____ Supplied material

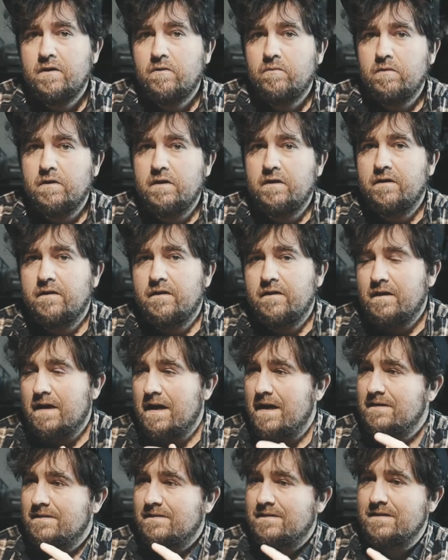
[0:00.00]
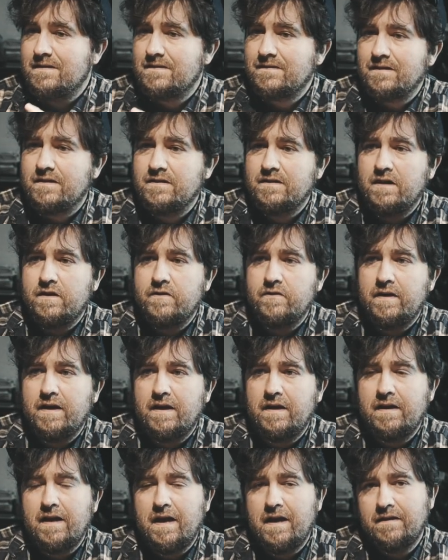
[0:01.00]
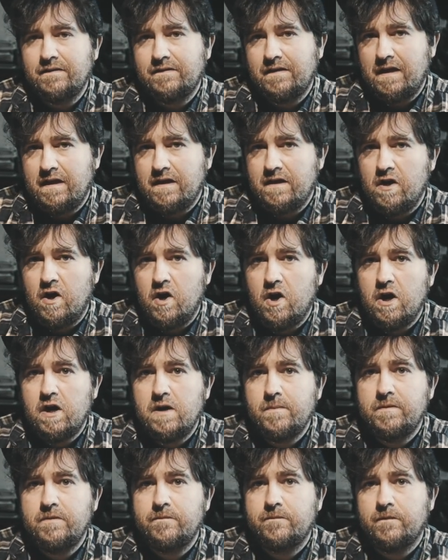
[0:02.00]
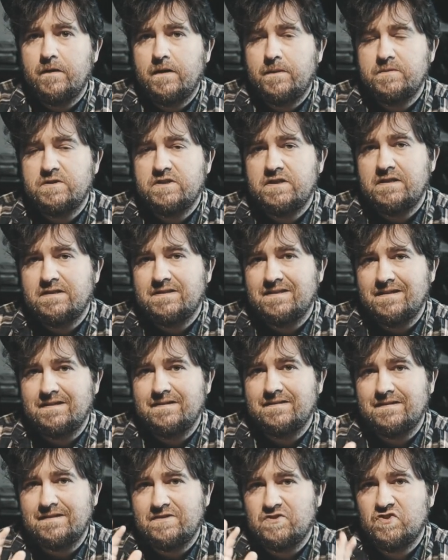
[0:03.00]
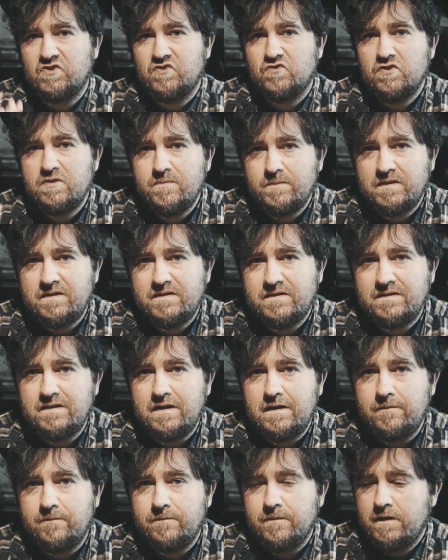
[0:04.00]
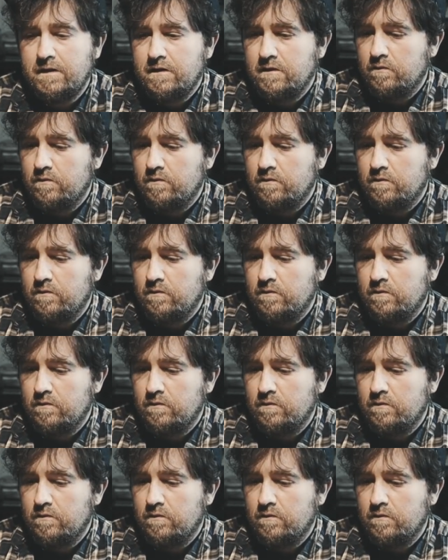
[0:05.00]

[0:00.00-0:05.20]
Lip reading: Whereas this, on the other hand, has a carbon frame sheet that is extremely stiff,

________

--- Goal of the exercise ---
An exact copy of all the records is required, with the pictures omitted.

--- Your response ---
[0:00.00]
[0:01.00]
[0:02.00]
[0:03.00]
[0:04.00]
[0:05.00]

[0:00.00-0:05.20]
Lip reading: Whereas this, on the other hand, has a carbon frame sheet that is extremely stiff,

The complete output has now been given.